FCC-5 in February 2012 saw a change in fortunes as Budweiser walked in as chief sponsor. “Budweiser sponsors UFC in the US,” says Mihir Bhojwani, brand activations manager at Anheuser-Busch InBev. “FCC is exactly like that and we want to maintain the connect.” Bhojwani explains that Budweiser identifies with the sport even though it’s not on TV. Anheuser-Busch InBev also confirms it will continue to prefer FCC over the Raj Kundra-Sanjay Dutt founded Super Fight League (SFL). “That’s much more Bollywood than a fight,” says Bhojwani. FCC attracts Budweiser’s target audience — young professionals. In contrast, SFL is considered more of an event that attracts an audience from all walks of life.

Currently, FCC’s scouting network is expanding. FCC’s team now has 10-12 scouts and about 100 fighters. Booking a studio for the fight, the major head of expense, costs “not more than ₹2 lakh”. Kumar is also looking to tie up with an insurance sponsor that will cover the event and the fighters. 

Bhojwani insists that despite the hoopla surrounding SFL, popularity will remain with Kumar’s league. Pranav Premnarayan, a regular at FCC events, agrees. “I watched SFL at the venue and it didn’t have the same energy as FCC,” the 30-year-old partner at Mumbai-based Prem Advertising says. “The atmosphere was flat, the crowd was bored and it was promoting Bollywood, not the sport.” Premnarayan, who has attended every FCC event from the second season, enthusiastically argues that despite its star power, SFL couldn’t help the crowd relate to the fighters. “The fighters were from Sri Lanka and other parts of the world so it was hard to cheer for them,” he says. “At FCC, these boys could be from your home town, which is probably the USP.”
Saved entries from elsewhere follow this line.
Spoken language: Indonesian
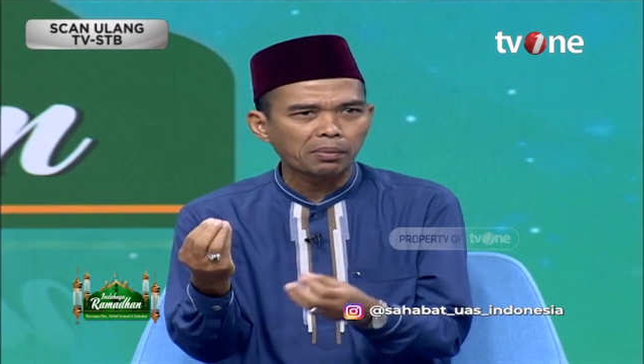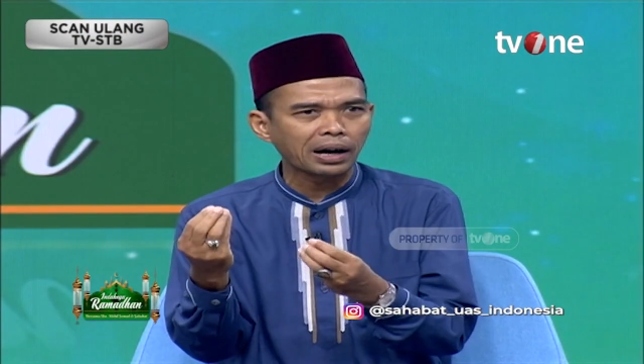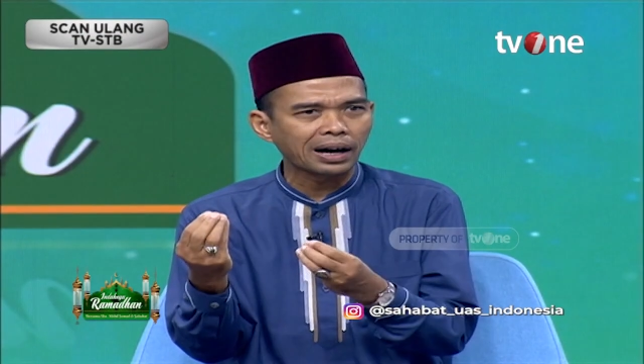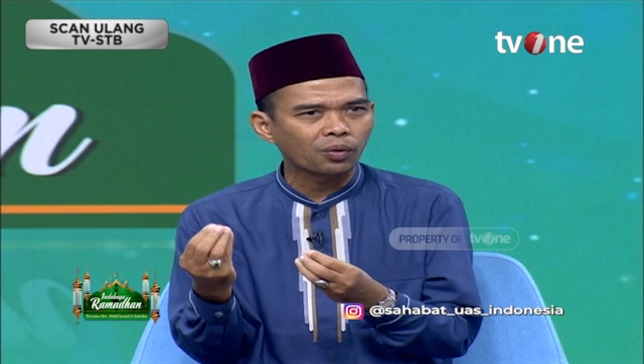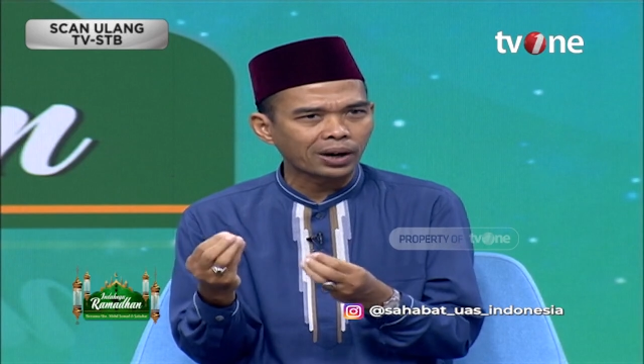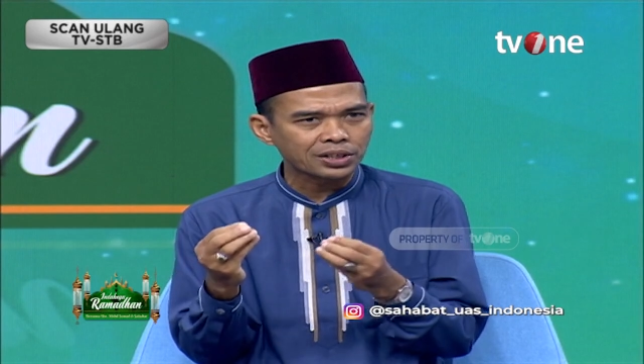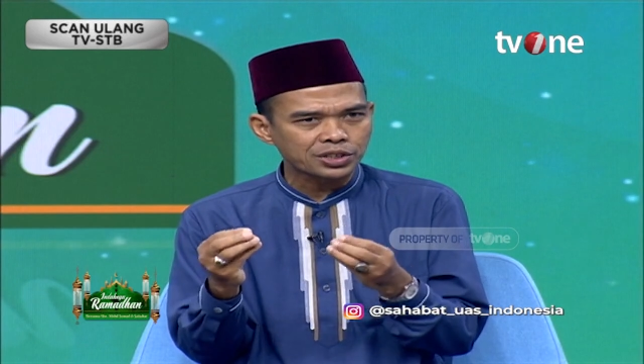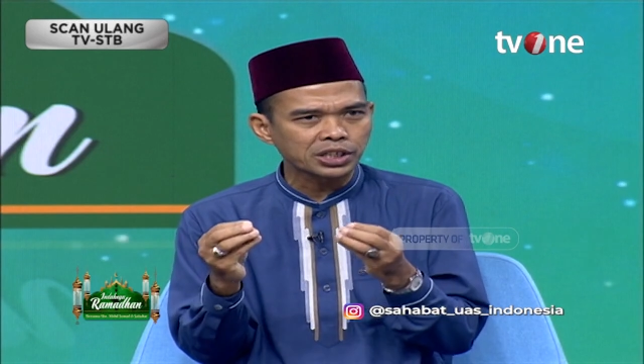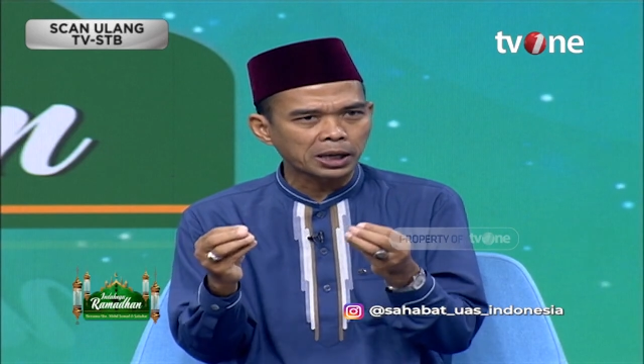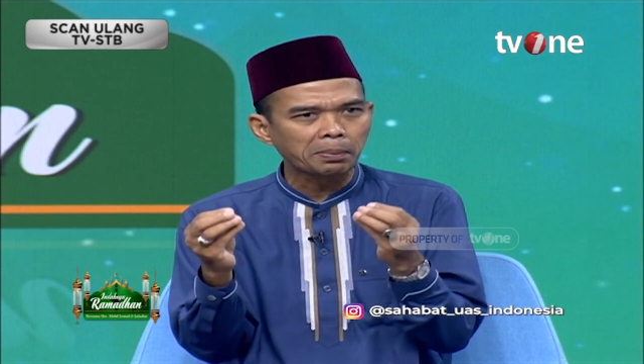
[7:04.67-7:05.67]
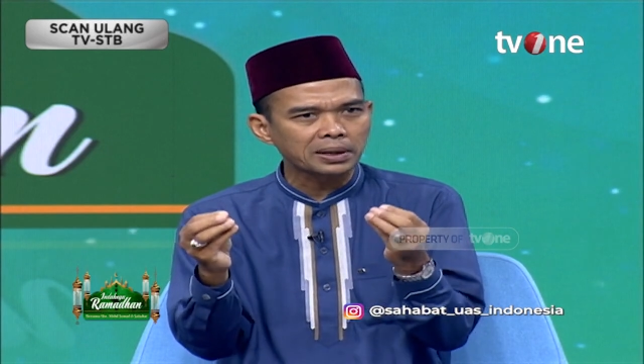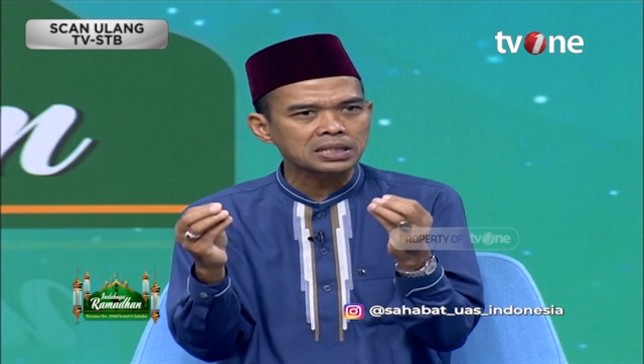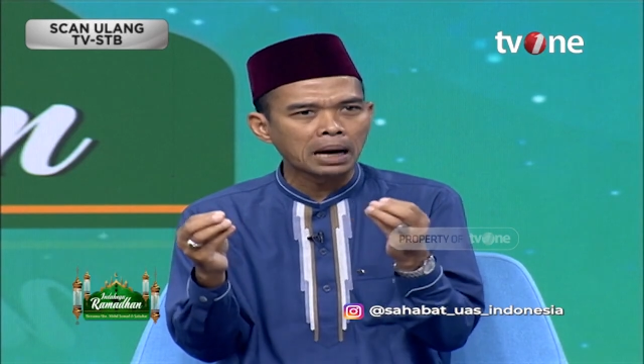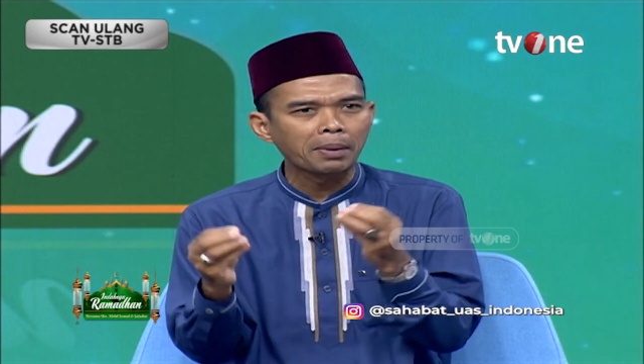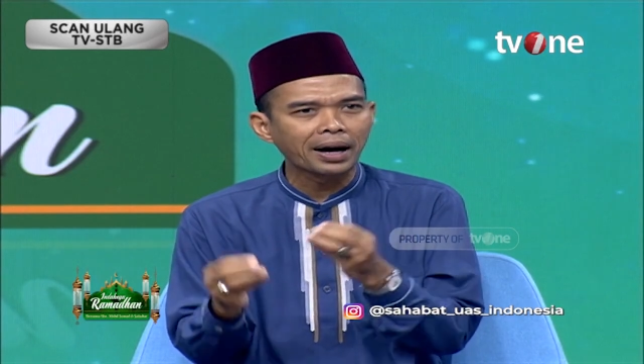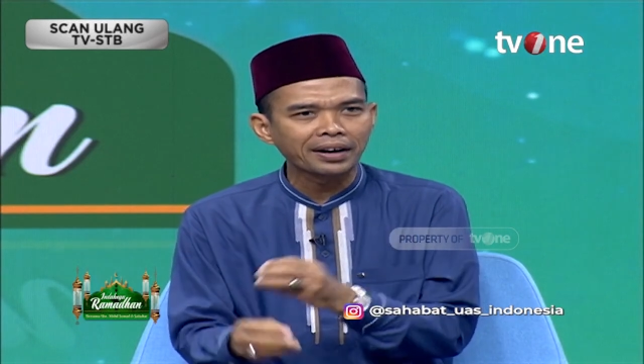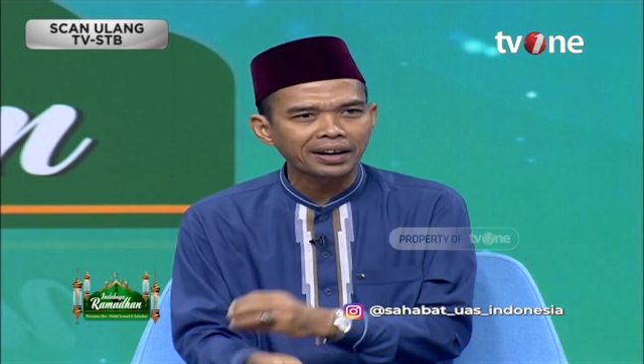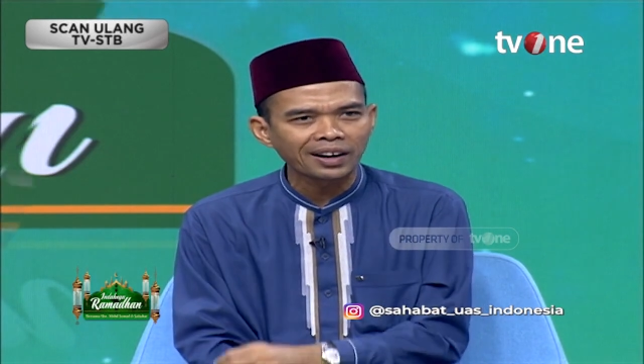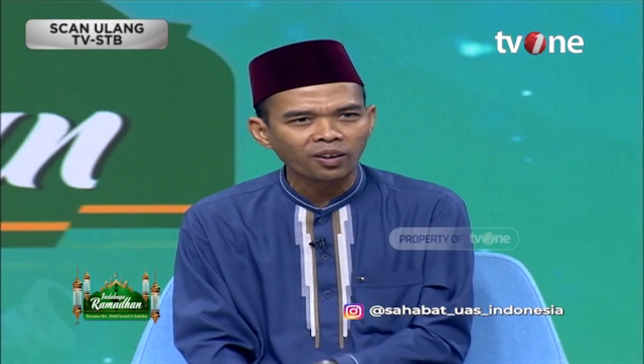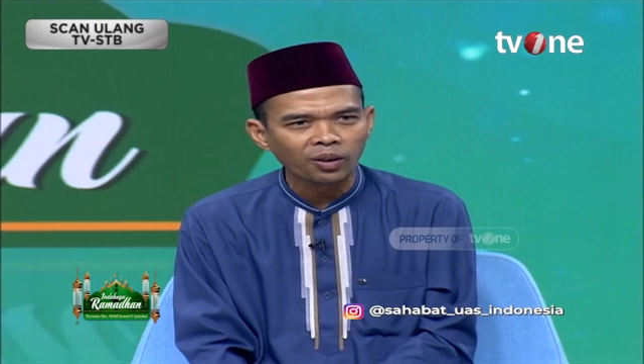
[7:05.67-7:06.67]
mengawasi kebersamaan
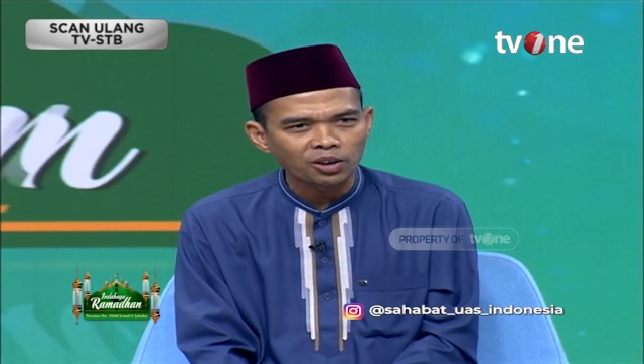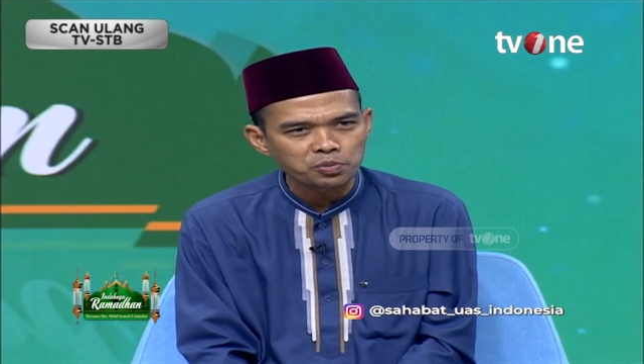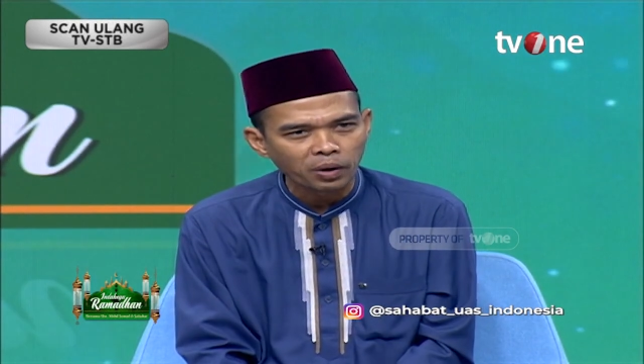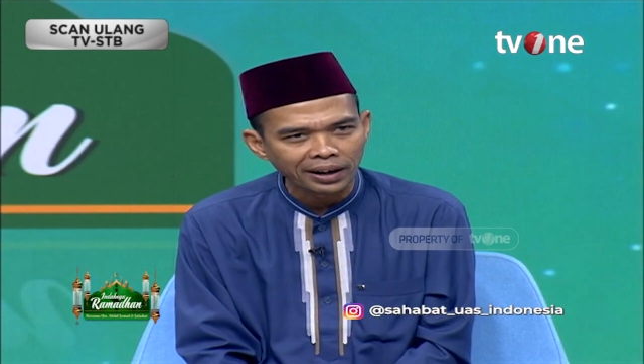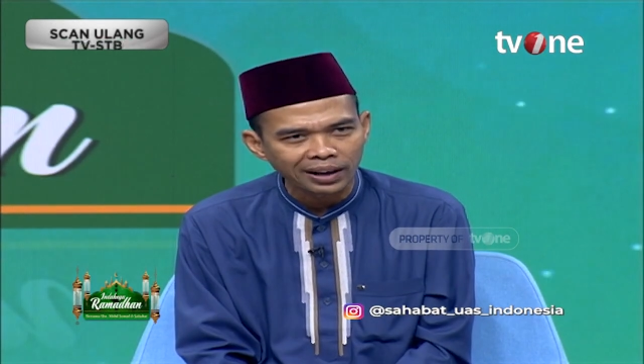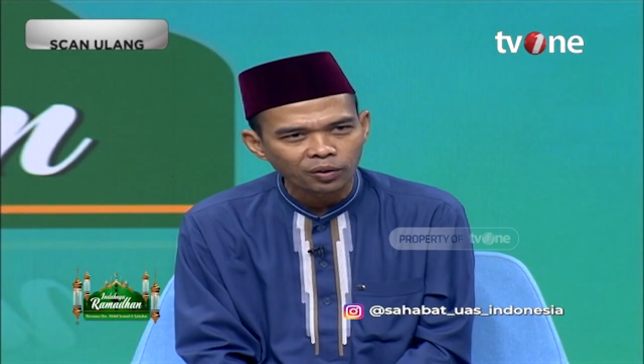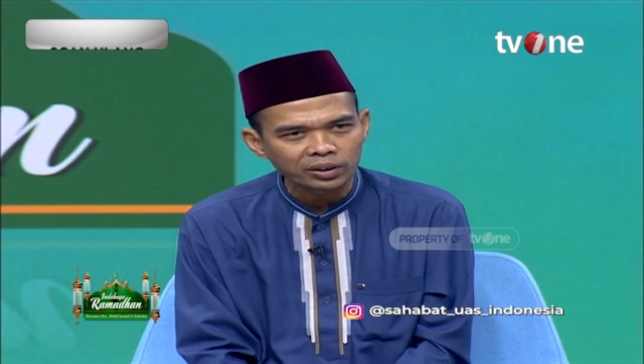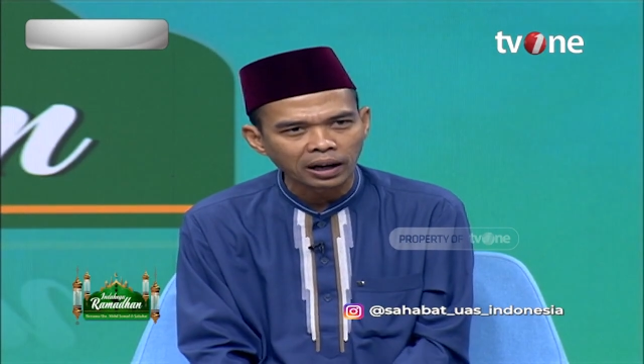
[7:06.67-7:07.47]
dengan Allah Subhanahu wa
In fact, SFL has directed traffic towards Kumar’s brand. “An  adventure TV channel is interested in telecasting a package of the FCC,” Kumar says. He is planning to serialise his fights on the channel over “three, maybe four episodes” and then show a TV-friendly (read: bloodless) fight night. The TV channel is also bringing in some sponsors who are encouraging him to increase the frequency of fights to six a year (from the current one or two), which includes taking the sport outside Mumbai to Pune, Goa, Delhi and Bengaluru.

The enthusiasm that’s driving FCC is finding support in unexpected places — Singapore’s One Fighting Championship has invited Jeet Toshi, a female fighter with FCC,  to participate at the next event, and wants to sign five other fighters professionally for its stable. But Kumar is not looking too far ahead just yet — he is focusing on relishing the roar of the crowd when a body is slammed on to the mat.